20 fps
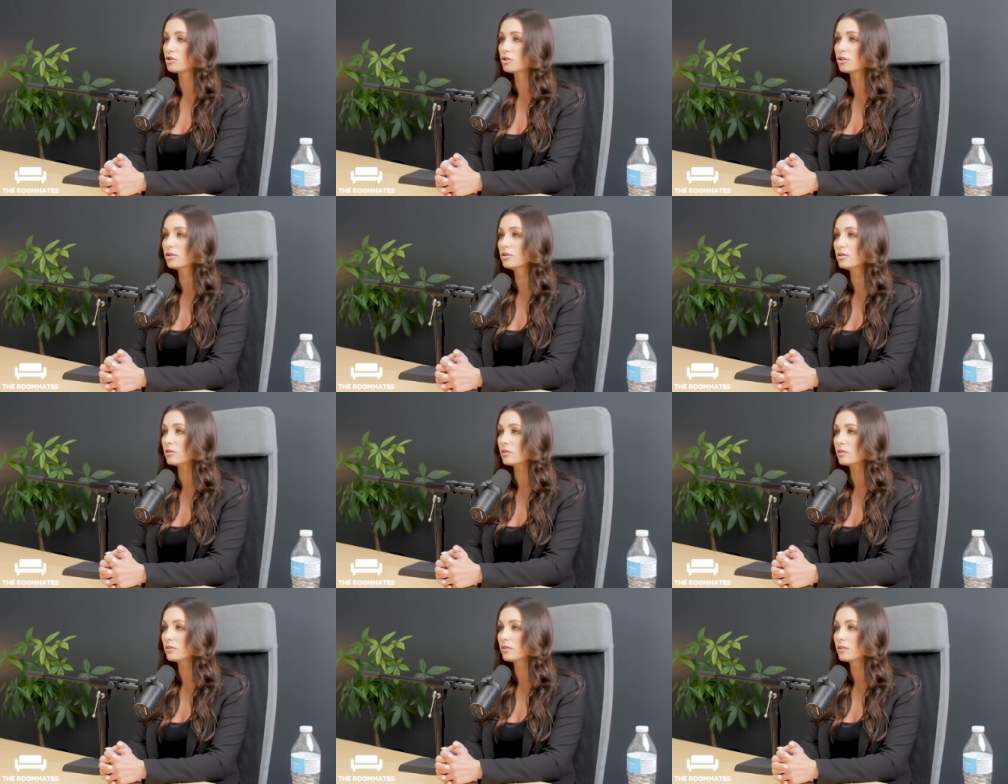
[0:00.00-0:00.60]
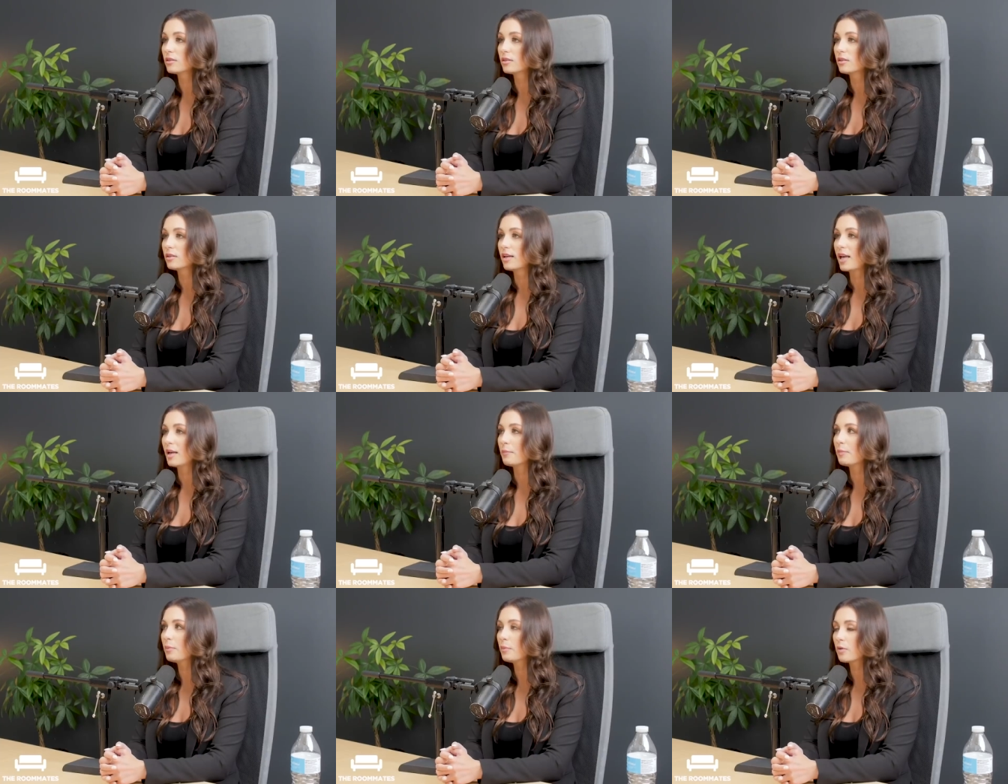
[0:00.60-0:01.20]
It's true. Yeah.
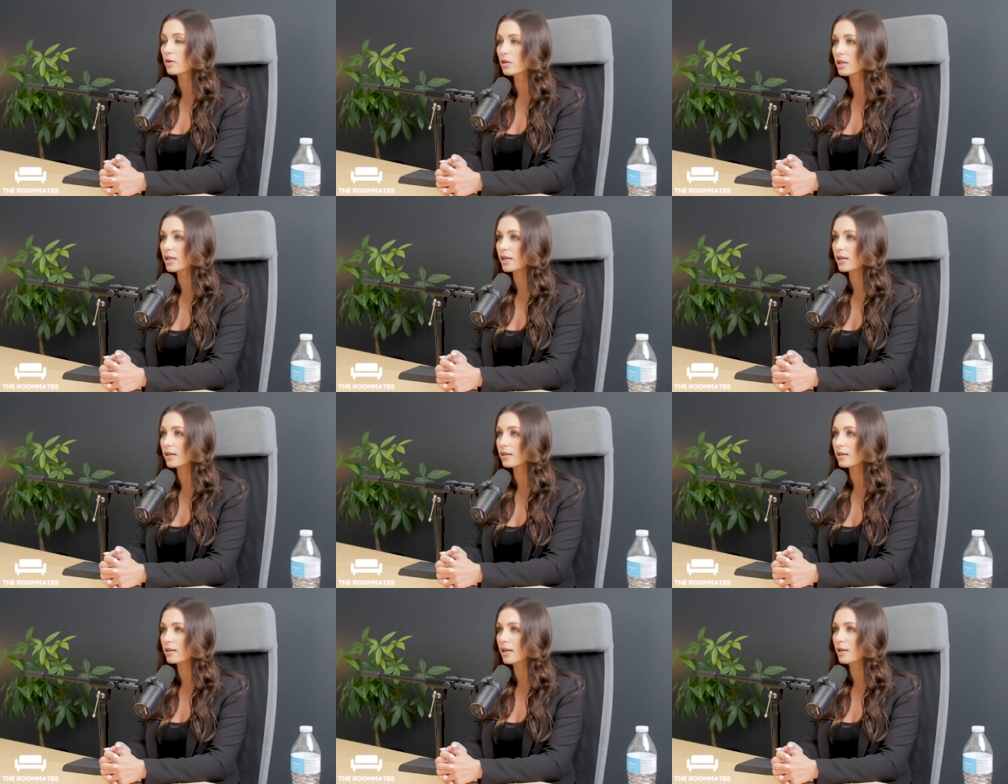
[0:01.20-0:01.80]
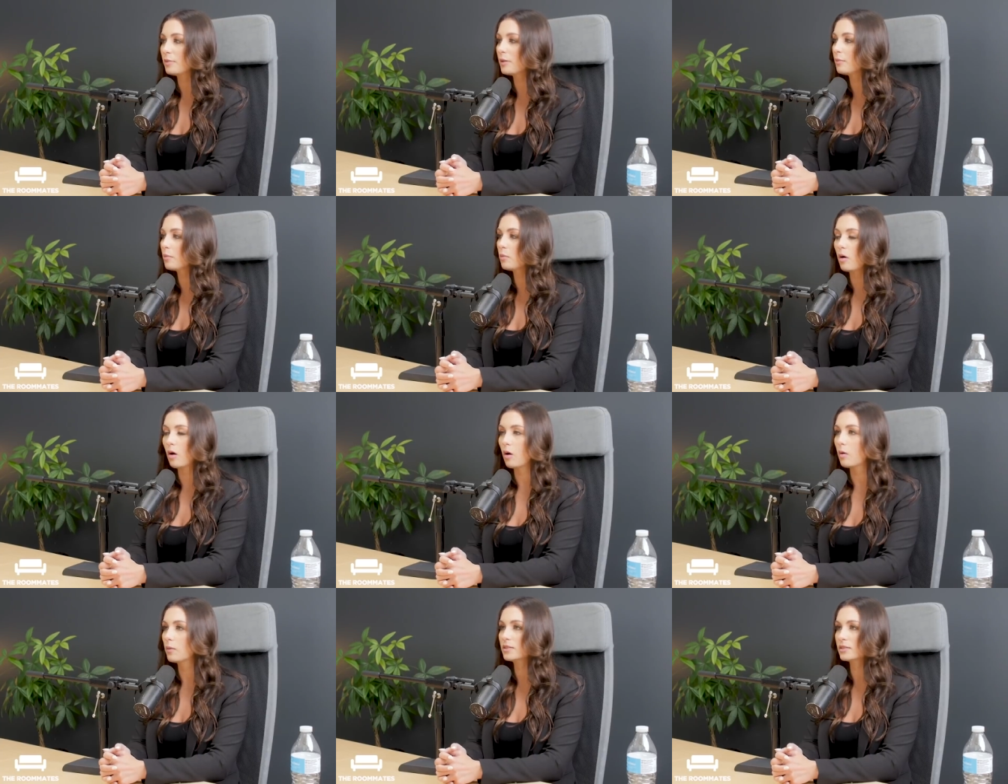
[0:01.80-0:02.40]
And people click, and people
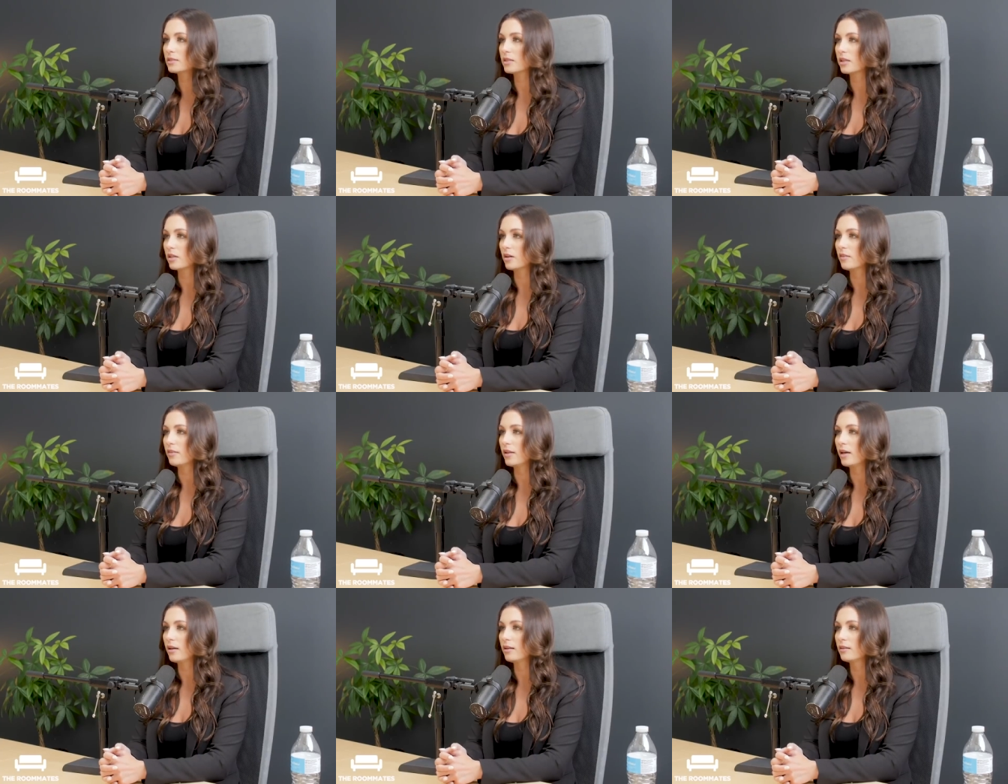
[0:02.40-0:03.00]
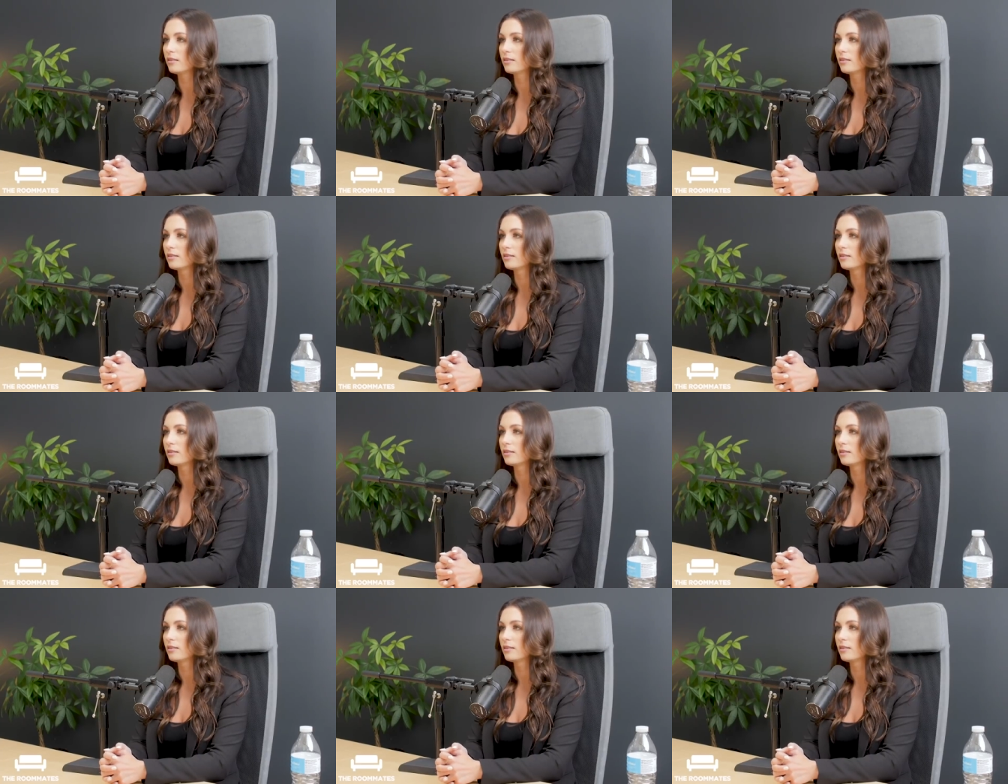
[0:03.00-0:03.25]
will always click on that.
---+---
## What you need to do
Word for word, write out each line of the records, but leave the pictures behind.

## Exercise result
20 fps
[0:00.00-0:00.60]
[0:00.60-0:01.20]
It's true. Yeah.
[0:01.20-0:01.80]
[0:01.80-0:02.40]
And people click, and people
[0:02.40-0:03.00]
[0:03.00-0:03.25]
will always click on that.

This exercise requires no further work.